À partir du 1er septembre 2027
Les PME, TPE, indépendants et micro-entrepreneurs devront à leur tour émettre leurs factures électroniques pour leurs opérations concernées.
Les obligations liées au e-reporting suivront ce même calendrier.
Comment fonctionnera la facturation électronique ?
Les factures ne seront plus transmises directement entre les entreprises.
Les échanges passeront obligatoirement par une Plateforme Agréée (PA), habilitée par l’administration fiscale.
Ces plateformes auront plusieurs missions :
- envoyer les factures électroniques aux clients ;
- recevoir les factures des fournisseurs ;
- transmettre certaines données à l’administration fiscale ;
- assurer la sécurité, la conformité et la traçabilité des échanges.
Chaque entreprise pourra librement choisir la plateforme qui correspond le mieux à son organisation, indépendamment de celle utilisée par ses partenaires commerciaux.

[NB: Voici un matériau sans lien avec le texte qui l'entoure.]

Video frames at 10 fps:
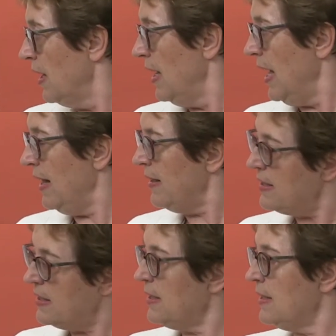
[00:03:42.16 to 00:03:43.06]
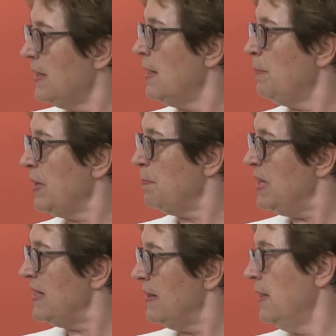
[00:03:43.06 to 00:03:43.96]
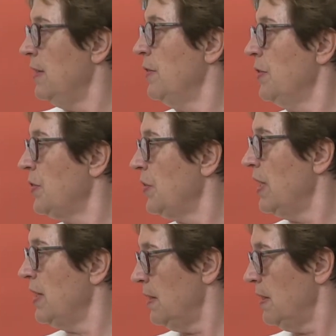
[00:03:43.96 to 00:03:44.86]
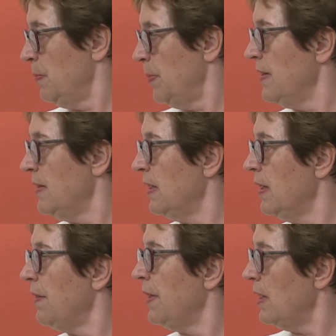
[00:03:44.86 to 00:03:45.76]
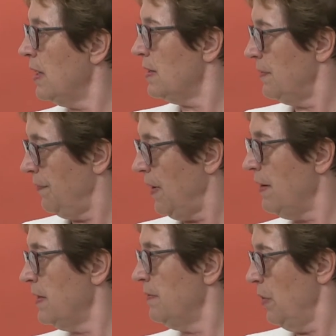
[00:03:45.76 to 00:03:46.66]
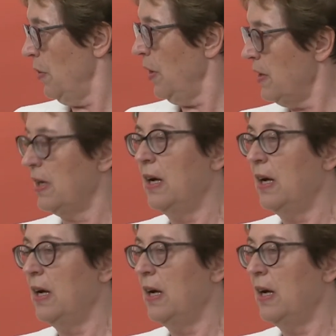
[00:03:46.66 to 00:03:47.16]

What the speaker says: And this is a little bit missing in Austria at present, and I think as far as we heard,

Vérifiez dès maintenant votre logiciel de facturation
Si votre entreprise utilise déjà un logiciel de facturation, un ERP ou un logiciel métier, il est recommandé de vérifier rapidement sa compatibilité avec la réforme.

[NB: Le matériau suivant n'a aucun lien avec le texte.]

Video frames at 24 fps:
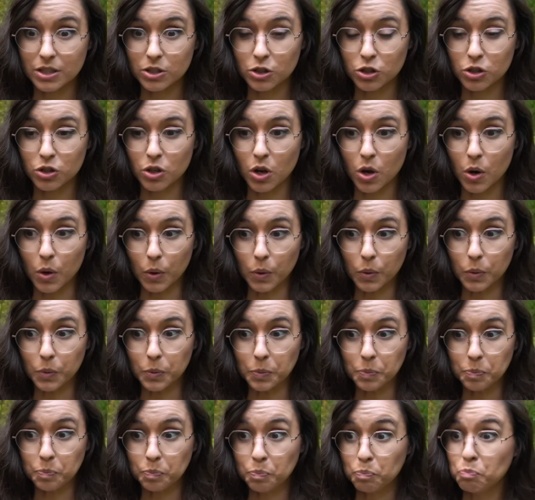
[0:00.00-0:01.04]
So
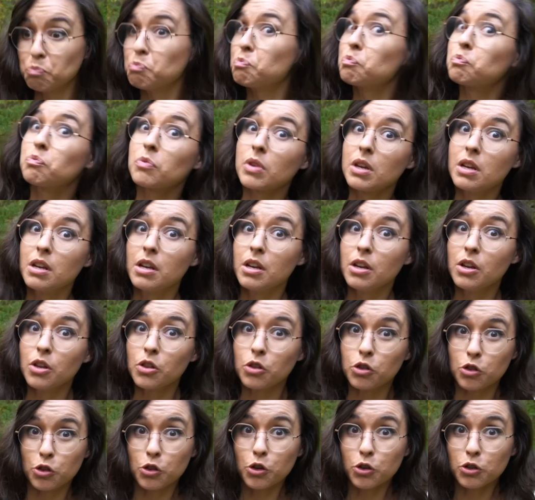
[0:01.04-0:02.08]

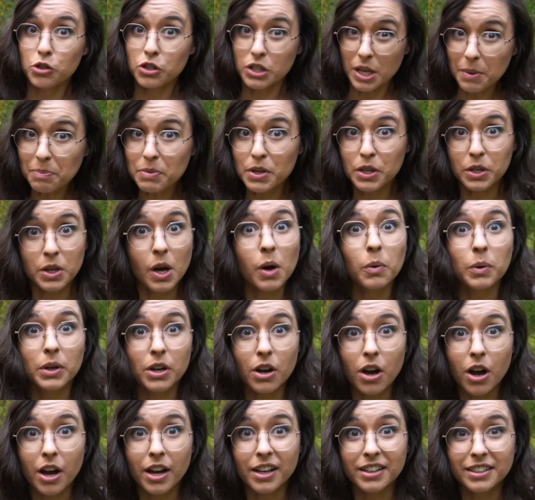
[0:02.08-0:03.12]
there's something going
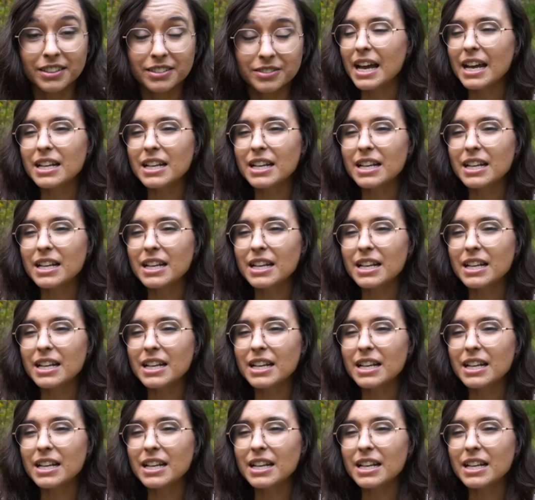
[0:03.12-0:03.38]
on.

Votre éditeur pourra vous indiquer :
- si votre logiciel sera compatible avec les nouvelles obligations ;
- s’il sera connecté à une Plateforme Agréée ;
- quelles évolutions seront nécessaires avant les échéances réglementaires.
Anticiper ces vérifications permettra d’éviter des adaptations dans l’urgence.
E-invoicing et e-reporting : quelles différences ?
La réforme repose sur deux obligations distinctes.
Le e-invoicing
Il concerne les factures échangées entre entreprises établies en France et assujetties à la TVA.
Dans cette situation, les factures devront obligatoirement être émises et transmises sous format électronique via une Plateforme Agréée.
Le e-reporting
Certaines opérations ne sont pas concernées par la facturation électronique, mais devront tout de même faire l’objet d’une transmission d’informations à l’administration fiscale.
C’est notamment le cas lorsque :
- vous facturez des particuliers (B2C) ;
- votre client est établi à l’étranger ;
- certaines opérations ne relèvent pas du e-invoicing.
Dans ces situations, votre plateforme transmettra les données requises dans le cadre du e-reporting.
Pourquoi anticiper la réforme ?
La facturation électronique représente bien plus qu’une nouvelle obligation réglementaire.
Elle permettra notamment :
- d’automatiser le traitement des factures ;
- de réduire les erreurs de saisie ;
- d’améliorer le suivi des règlements ;
- de renforcer la lutte contre la fraude à la TVA.
Pour les entreprises, cette évolution est également l’occasion de moderniser leurs processus administratifs et comptables.
L’accompagnement du Cabinet Censea
La mise en conformité nécessite parfois des adaptations de vos outils de gestion et de vos procédures internes.
Le Cabinet Censea accompagne les dirigeants dans la préparation de cette réforme : analyse de votre organisation, choix de la solution adaptée, accompagnement auprès de votre éditeur et mise en conformité avec les nouvelles obligations.
Anticiper dès aujourd’hui vous permettra d’aborder sereinement l’entrée en vigueur de la facturation électronique.